Since the early 1990s, the U.S. electric utility industry environment has been evolving toward a greater reliance on intelligent electronic devices (IEDs) in substations. As a result, manufacturers progressively moved from none to single- to multi-use computer-based intelligent devices. National Grid (Westborough, Massachusetts, U.S.) has leveraged this enhanced technology to improve its substations.

National Grid's U.S. electricity delivery companies serve 3.2 million electricity customers in New England and upstate New York through more than 1200 substations.

Technology integration activity began at National Grid in the United States (then known as New England Electric System) in 1994 with its first use of a Programmable Logic Controller (PLC) in a distribution substation. This led to the creation of an Automation Study Team in 1996. In order to get input and direction from all stakeholders in National Grid's U.S. business, a Substation Integration Steering Committee was formed. The committee included Control Center Operations, Substation Operations & Maintenance, Substation Engineering & Design, Protection & Control Engineering, Relay Operations and Distribution Planning.

The Substation Integration Committee proved to be a good forum for cross-company debate on what integration technologies should be used. It also proved valuable in gaining stakeholder ownership of the design as it developed. The Substation Integration Committee, now called the Transmission & Distribution Technology Integration Steering Committee (TISC), has since expanded its scope beyond substation integration technology to include other similar technologies that can be applied to the transmission and distribution network, such as distribution automation.

In 1998, the first-generation automated substation standard was completed, and starting that year, 22 new distribution substations were designed to the standard. In 2000, evolutionary additions were made to the initial standard to accommodate the design needs of two transmission substations that were being refurbished. With the technology foundation established and successes realized, plans for a more ambitious second-generation standard were initiated in 2001.

The second-generation design is based on a breaker-and-a-half station (Fig. 1), which typically is employed in areas of high load density in National Grid's U.S. service territory.

The overall objective of the integrated substation design was to reduce the total life-cycle cost of the secondary systems within substations while increasing their functionality. This led to the replacement of many electromechanical devices in earlier designs with microprocessor-based devices and systems. An attempt was made to use digital devices, such as meters and relays that had self-diagnostics wherever possible, to take advantage of their functionality.
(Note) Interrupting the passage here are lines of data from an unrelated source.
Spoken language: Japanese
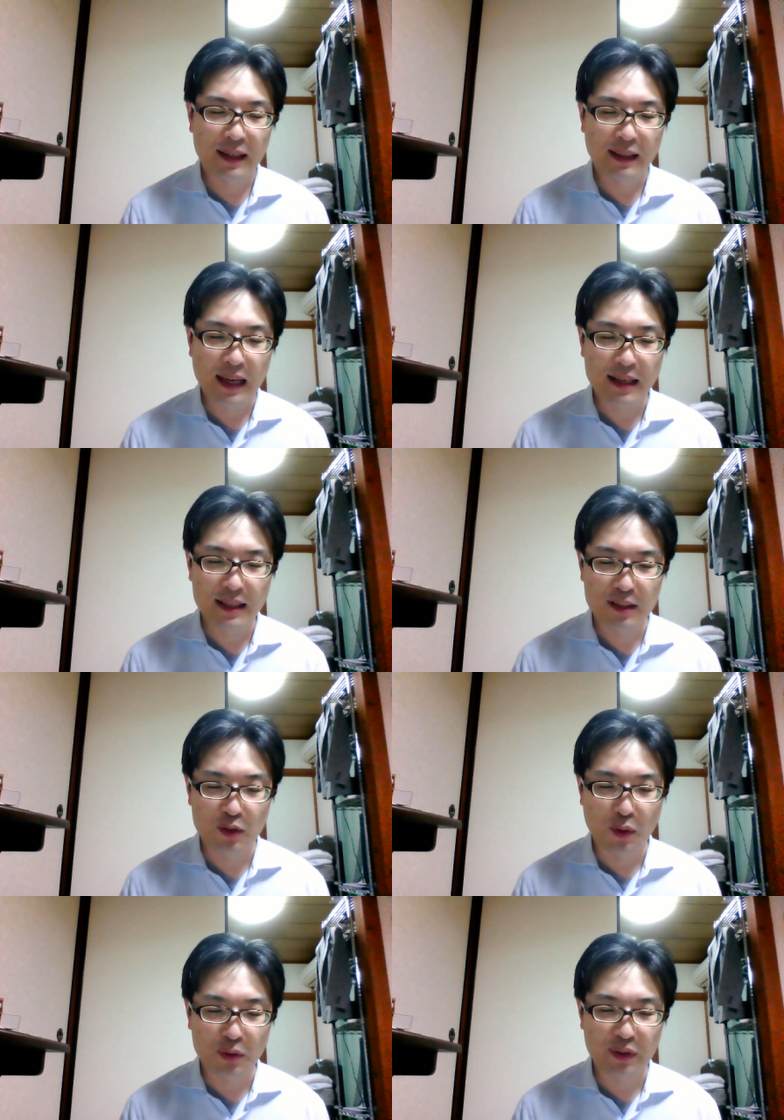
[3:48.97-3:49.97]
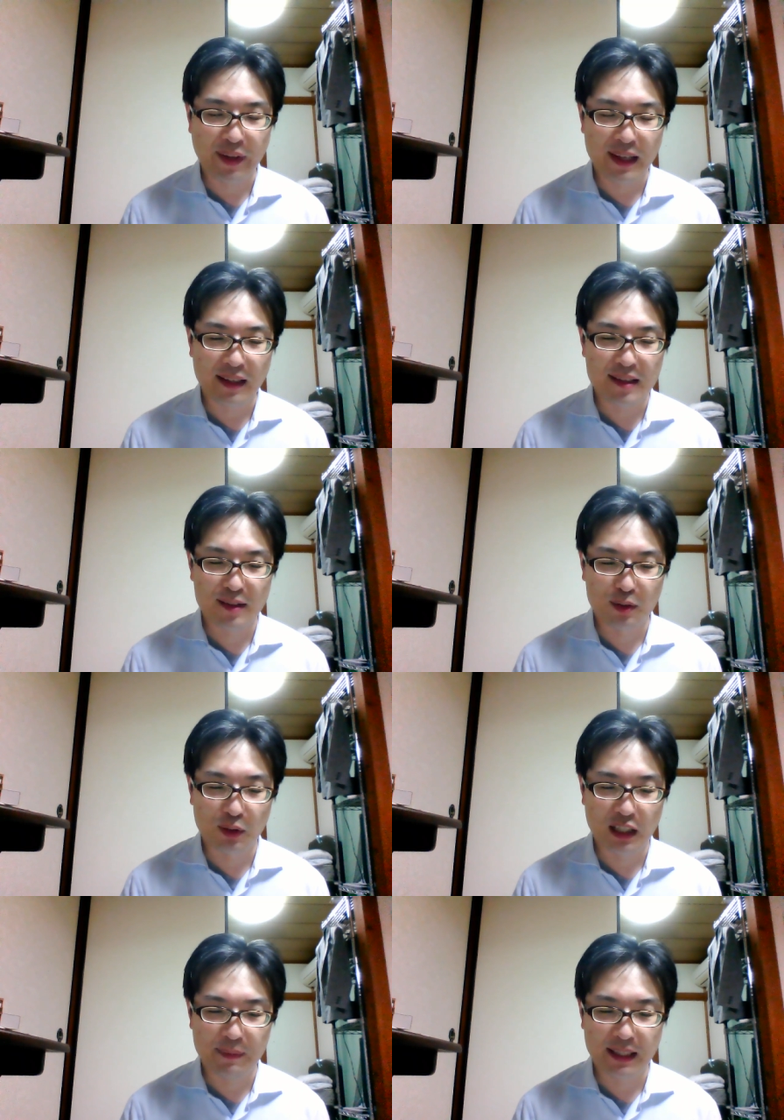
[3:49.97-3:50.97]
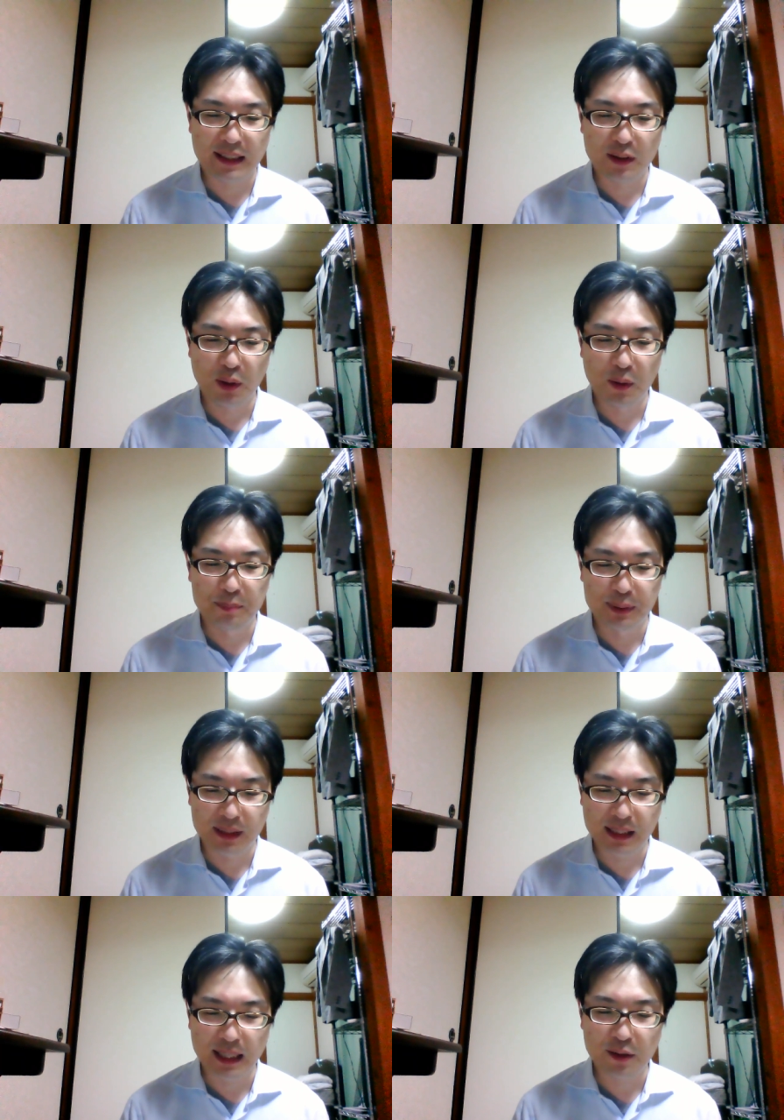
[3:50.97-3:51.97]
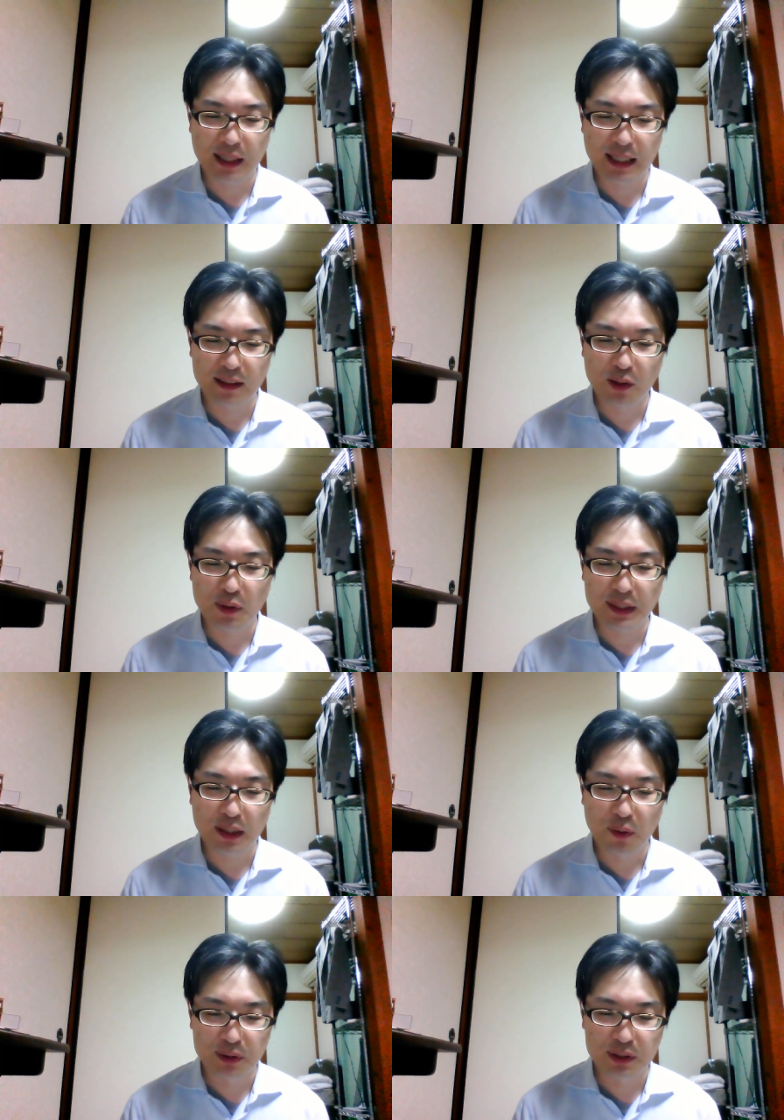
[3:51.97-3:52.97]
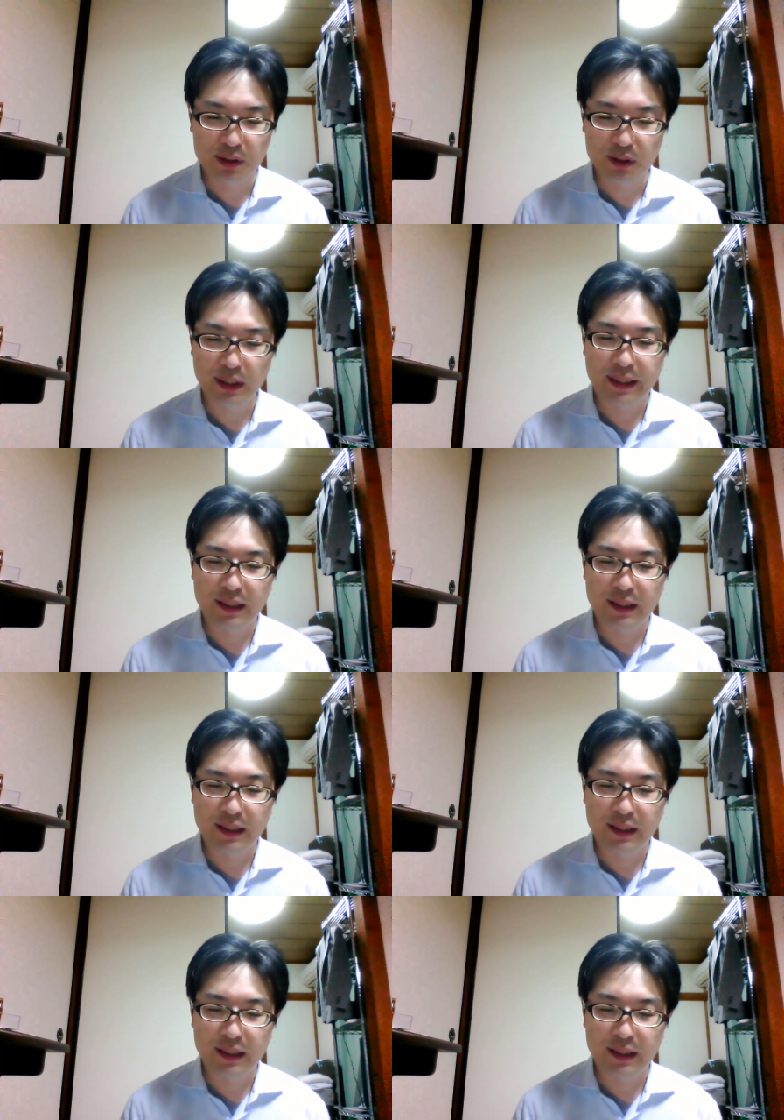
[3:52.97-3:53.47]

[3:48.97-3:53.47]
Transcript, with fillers: 権利取得採決の時までの物価の変動に応ずる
This approach enabled data to be defined once and used many times through electronic transfer.

Principal Design Themes

As TISC continued to develop the integrated substation, six design themes were adopted:

  1. Modularize the control and protection subsystems.

  2. Maximize the use of protective relay data.

  3. Minimize the amount of hardware and wiring.

  4. Improve the capability and functionality of the substation user interface.

  5. Increase system adaptability for support functions.

  6. Enhance remote diagnostics, data collection and test capabilities.

As a result of the design themes, the following objectives and actions were taken in each area.

  • Modularize the control and protection subsystems

    All protection and control functions for two bays, including the mimic and control handles, are in one modular cabinet. Bay A protection and control are located in the top portion with the mimic in the middle and Bay B on the bottom.

    Capacitor control also is modularized and can be built as a stand-alone unit if it is to be installed in an older station. If it is part of the integrated substation, it can use the station PLC; if it is stand-alone, it uses its own PLC.

    The modular approach to the integrated substation design provides the required flexibility to allow for expansion of a substation in the future, which is important if, for example, the station was built initially with only one bay.

  • Maximize the use of protective relay data

    Wherever possible, the protection relay data has been collected once and used many times to provide information to various sources. For example, fault and meter data and breaker status are collected from the relays and displayed locally on the Human Machine Interface (HMI). The breaker and other time-critical data, accurate to 1 mS, are displayed on the Sequence of Events Recorder (SER). Distance-to-fault data, relay targets and fault type are bundled together and transmitted to the Energy Management System (EMS) for the control center's information and use.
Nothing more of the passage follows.